WHAT YOU SHOULD DO:
Write the data out again, exactly as given.

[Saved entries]
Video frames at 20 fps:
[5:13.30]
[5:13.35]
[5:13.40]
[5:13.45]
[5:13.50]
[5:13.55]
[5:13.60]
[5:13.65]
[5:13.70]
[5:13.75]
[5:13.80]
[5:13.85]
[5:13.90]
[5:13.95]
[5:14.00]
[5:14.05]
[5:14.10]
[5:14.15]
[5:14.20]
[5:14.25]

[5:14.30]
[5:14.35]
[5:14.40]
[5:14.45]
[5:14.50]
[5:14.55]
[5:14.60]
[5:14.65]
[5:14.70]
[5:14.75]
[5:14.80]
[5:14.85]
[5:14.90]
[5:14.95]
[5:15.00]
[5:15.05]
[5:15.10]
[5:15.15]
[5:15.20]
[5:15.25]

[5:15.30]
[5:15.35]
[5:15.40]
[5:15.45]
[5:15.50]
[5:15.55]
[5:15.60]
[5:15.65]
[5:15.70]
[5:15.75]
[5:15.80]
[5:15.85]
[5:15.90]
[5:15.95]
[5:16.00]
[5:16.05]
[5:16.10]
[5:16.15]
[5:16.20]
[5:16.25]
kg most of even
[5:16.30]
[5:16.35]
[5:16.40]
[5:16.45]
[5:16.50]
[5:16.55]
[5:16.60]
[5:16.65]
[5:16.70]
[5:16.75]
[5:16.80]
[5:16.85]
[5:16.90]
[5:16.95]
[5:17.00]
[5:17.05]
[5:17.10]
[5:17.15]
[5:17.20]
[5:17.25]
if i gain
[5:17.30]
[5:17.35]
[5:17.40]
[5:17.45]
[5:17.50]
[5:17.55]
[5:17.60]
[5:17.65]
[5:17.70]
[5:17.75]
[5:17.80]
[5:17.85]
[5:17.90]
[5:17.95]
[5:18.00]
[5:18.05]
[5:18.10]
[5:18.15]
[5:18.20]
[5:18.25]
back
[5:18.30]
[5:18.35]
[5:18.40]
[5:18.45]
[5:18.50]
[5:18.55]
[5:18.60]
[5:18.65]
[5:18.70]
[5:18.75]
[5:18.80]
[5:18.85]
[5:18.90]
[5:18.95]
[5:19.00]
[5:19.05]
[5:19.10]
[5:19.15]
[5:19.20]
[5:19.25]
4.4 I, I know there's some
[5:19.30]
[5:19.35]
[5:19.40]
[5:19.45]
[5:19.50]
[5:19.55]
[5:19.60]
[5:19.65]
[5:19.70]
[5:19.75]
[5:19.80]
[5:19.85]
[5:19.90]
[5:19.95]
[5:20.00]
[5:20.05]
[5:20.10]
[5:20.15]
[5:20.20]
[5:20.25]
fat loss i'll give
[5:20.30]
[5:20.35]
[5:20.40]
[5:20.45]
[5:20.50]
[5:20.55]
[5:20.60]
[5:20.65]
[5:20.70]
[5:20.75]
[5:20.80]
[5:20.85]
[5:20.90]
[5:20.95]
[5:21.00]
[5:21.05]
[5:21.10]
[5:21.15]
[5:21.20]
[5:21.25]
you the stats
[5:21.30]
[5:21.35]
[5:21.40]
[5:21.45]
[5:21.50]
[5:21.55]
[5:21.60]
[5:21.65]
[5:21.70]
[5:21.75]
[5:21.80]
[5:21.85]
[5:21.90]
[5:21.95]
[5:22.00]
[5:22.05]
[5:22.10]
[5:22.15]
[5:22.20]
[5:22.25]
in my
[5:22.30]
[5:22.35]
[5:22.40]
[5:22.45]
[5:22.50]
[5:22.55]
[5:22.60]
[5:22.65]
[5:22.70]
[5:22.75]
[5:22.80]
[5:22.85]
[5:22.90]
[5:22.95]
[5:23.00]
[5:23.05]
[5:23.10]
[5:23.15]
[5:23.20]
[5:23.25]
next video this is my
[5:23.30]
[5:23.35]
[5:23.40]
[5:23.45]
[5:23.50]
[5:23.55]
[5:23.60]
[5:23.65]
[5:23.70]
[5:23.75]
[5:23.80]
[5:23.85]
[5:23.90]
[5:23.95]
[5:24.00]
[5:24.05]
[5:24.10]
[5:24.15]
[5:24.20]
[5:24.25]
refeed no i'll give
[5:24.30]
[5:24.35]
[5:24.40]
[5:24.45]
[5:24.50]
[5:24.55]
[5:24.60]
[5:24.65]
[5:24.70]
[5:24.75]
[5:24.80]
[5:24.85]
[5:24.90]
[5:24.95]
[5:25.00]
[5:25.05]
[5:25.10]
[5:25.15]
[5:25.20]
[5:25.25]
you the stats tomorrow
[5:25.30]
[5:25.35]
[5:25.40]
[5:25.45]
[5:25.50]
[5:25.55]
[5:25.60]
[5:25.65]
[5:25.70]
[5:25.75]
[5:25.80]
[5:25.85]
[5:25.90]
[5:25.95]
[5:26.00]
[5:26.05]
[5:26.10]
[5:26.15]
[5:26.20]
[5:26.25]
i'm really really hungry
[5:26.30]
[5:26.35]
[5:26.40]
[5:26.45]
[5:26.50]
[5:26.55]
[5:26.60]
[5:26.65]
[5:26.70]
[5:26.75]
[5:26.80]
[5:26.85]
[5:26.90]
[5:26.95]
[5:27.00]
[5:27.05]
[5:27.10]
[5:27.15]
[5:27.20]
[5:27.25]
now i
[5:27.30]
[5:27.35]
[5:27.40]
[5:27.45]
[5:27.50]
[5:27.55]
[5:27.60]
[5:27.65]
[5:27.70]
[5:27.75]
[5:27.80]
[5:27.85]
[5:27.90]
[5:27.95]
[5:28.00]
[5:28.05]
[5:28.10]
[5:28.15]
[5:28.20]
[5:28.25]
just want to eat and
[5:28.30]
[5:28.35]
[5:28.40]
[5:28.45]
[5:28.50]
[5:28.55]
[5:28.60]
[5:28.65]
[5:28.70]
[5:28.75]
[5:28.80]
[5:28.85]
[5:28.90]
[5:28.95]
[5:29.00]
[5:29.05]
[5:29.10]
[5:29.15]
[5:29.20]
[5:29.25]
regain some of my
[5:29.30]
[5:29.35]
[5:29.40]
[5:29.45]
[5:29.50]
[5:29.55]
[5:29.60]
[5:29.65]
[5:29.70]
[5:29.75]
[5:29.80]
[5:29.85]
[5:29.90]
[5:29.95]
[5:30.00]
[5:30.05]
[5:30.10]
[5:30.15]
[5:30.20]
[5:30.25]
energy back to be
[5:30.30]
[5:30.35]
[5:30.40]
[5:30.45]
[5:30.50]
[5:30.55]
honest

RESULT OF THE TASK:
Video frames at 20 fps:
[5:13.30]
[5:13.35]
[5:13.40]
[5:13.45]
[5:13.50]
[5:13.55]
[5:13.60]
[5:13.65]
[5:13.70]
[5:13.75]
[5:13.80]
[5:13.85]
[5:13.90]
[5:13.95]
[5:14.00]
[5:14.05]
[5:14.10]
[5:14.15]
[5:14.20]
[5:14.25]

[5:14.30]
[5:14.35]
[5:14.40]
[5:14.45]
[5:14.50]
[5:14.55]
[5:14.60]
[5:14.65]
[5:14.70]
[5:14.75]
[5:14.80]
[5:14.85]
[5:14.90]
[5:14.95]
[5:15.00]
[5:15.05]
[5:15.10]
[5:15.15]
[5:15.20]
[5:15.25]

[5:15.30]
[5:15.35]
[5:15.40]
[5:15.45]
[5:15.50]
[5:15.55]
[5:15.60]
[5:15.65]
[5:15.70]
[5:15.75]
[5:15.80]
[5:15.85]
[5:15.90]
[5:15.95]
[5:16.00]
[5:16.05]
[5:16.10]
[5:16.15]
[5:16.20]
[5:16.25]
kg most of even
[5:16.30]
[5:16.35]
[5:16.40]
[5:16.45]
[5:16.50]
[5:16.55]
[5:16.60]
[5:16.65]
[5:16.70]
[5:16.75]
[5:16.80]
[5:16.85]
[5:16.90]
[5:16.95]
[5:17.00]
[5:17.05]
[5:17.10]
[5:17.15]
[5:17.20]
[5:17.25]
if i gain
[5:17.30]
[5:17.35]
[5:17.40]
[5:17.45]
[5:17.50]
[5:17.55]
[5:17.60]
[5:17.65]
[5:17.70]
[5:17.75]
[5:17.80]
[5:17.85]
[5:17.90]
[5:17.95]
[5:18.00]
[5:18.05]
[5:18.10]
[5:18.15]
[5:18.20]
[5:18.25]
back
[5:18.30]
[5:18.35]
[5:18.40]
[5:18.45]
[5:18.50]
[5:18.55]
[5:18.60]
[5:18.65]
[5:18.70]
[5:18.75]
[5:18.80]
[5:18.85]
[5:18.90]
[5:18.95]
[5:19.00]
[5:19.05]
[5:19.10]
[5:19.15]
[5:19.20]
[5:19.25]
4.4 I, I know there's some
[5:19.30]
[5:19.35]
[5:19.40]
[5:19.45]
[5:19.50]
[5:19.55]
[5:19.60]
[5:19.65]
[5:19.70]
[5:19.75]
[5:19.80]
[5:19.85]
[5:19.90]
[5:19.95]
[5:20.00]
[5:20.05]
[5:20.10]
[5:20.15]
[5:20.20]
[5:20.25]
fat loss i'll give
[5:20.30]
[5:20.35]
[5:20.40]
[5:20.45]
[5:20.50]
[5:20.55]
[5:20.60]
[5:20.65]
[5:20.70]
[5:20.75]
[5:20.80]
[5:20.85]
[5:20.90]
[5:20.95]
[5:21.00]
[5:21.05]
[5:21.10]
[5:21.15]
[5:21.20]
[5:21.25]
you the stats
[5:21.30]
[5:21.35]
[5:21.40]
[5:21.45]
[5:21.50]
[5:21.55]
[5:21.60]
[5:21.65]
[5:21.70]
[5:21.75]
[5:21.80]
[5:21.85]
[5:21.90]
[5:21.95]
[5:22.00]
[5:22.05]
[5:22.10]
[5:22.15]
[5:22.20]
[5:22.25]
in my
[5:22.30]
[5:22.35]
[5:22.40]
[5:22.45]
[5:22.50]
[5:22.55]
[5:22.60]
[5:22.65]
[5:22.70]
[5:22.75]
[5:22.80]
[5:22.85]
[5:22.90]
[5:22.95]
[5:23.00]
[5:23.05]
[5:23.10]
[5:23.15]
[5:23.20]
[5:23.25]
next video this is my
[5:23.30]
[5:23.35]
[5:23.40]
[5:23.45]
[5:23.50]
[5:23.55]
[5:23.60]
[5:23.65]
[5:23.70]
[5:23.75]
[5:23.80]
[5:23.85]
[5:23.90]
[5:23.95]
[5:24.00]
[5:24.05]
[5:24.10]
[5:24.15]
[5:24.20]
[5:24.25]
refeed no i'll give
[5:24.30]
[5:24.35]
[5:24.40]
[5:24.45]
[5:24.50]
[5:24.55]
[5:24.60]
[5:24.65]
[5:24.70]
[5:24.75]
[5:24.80]
[5:24.85]
[5:24.90]
[5:24.95]
[5:25.00]
[5:25.05]
[5:25.10]
[5:25.15]
[5:25.20]
[5:25.25]
you the stats tomorrow
[5:25.30]
[5:25.35]
[5:25.40]
[5:25.45]
[5:25.50]
[5:25.55]
[5:25.60]
[5:25.65]
[5:25.70]
[5:25.75]
[5:25.80]
[5:25.85]
[5:25.90]
[5:25.95]
[5:26.00]
[5:26.05]
[5:26.10]
[5:26.15]
[5:26.20]
[5:26.25]
i'm really really hungry
[5:26.30]
[5:26.35]
[5:26.40]
[5:26.45]
[5:26.50]
[5:26.55]
[5:26.60]
[5:26.65]
[5:26.70]
[5:26.75]
[5:26.80]
[5:26.85]
[5:26.90]
[5:26.95]
[5:27.00]
[5:27.05]
[5:27.10]
[5:27.15]
[5:27.20]
[5:27.25]
now i
[5:27.30]
[5:27.35]
[5:27.40]
[5:27.45]
[5:27.50]
[5:27.55]
[5:27.60]
[5:27.65]
[5:27.70]
[5:27.75]
[5:27.80]
[5:27.85]
[5:27.90]
[5:27.95]
[5:28.00]
[5:28.05]
[5:28.10]
[5:28.15]
[5:28.20]
[5:28.25]
just want to eat and
[5:28.30]
[5:28.35]
[5:28.40]
[5:28.45]
[5:28.50]
[5:28.55]
[5:28.60]
[5:28.65]
[5:28.70]
[5:28.75]
[5:28.80]
[5:28.85]
[5:28.90]
[5:28.95]
[5:29.00]
[5:29.05]
[5:29.10]
[5:29.15]
[5:29.20]
[5:29.25]
regain some of my
[5:29.30]
[5:29.35]
[5:29.40]
[5:29.45]
[5:29.50]
[5:29.55]
[5:29.60]
[5:29.65]
[5:29.70]
[5:29.75]
[5:29.80]
[5:29.85]
[5:29.90]
[5:29.95]
[5:30.00]
[5:30.05]
[5:30.10]
[5:30.15]
[5:30.20]
[5:30.25]
energy back to be
[5:30.30]
[5:30.35]
[5:30.40]
[5:30.45]
[5:30.50]
[5:30.55]
honest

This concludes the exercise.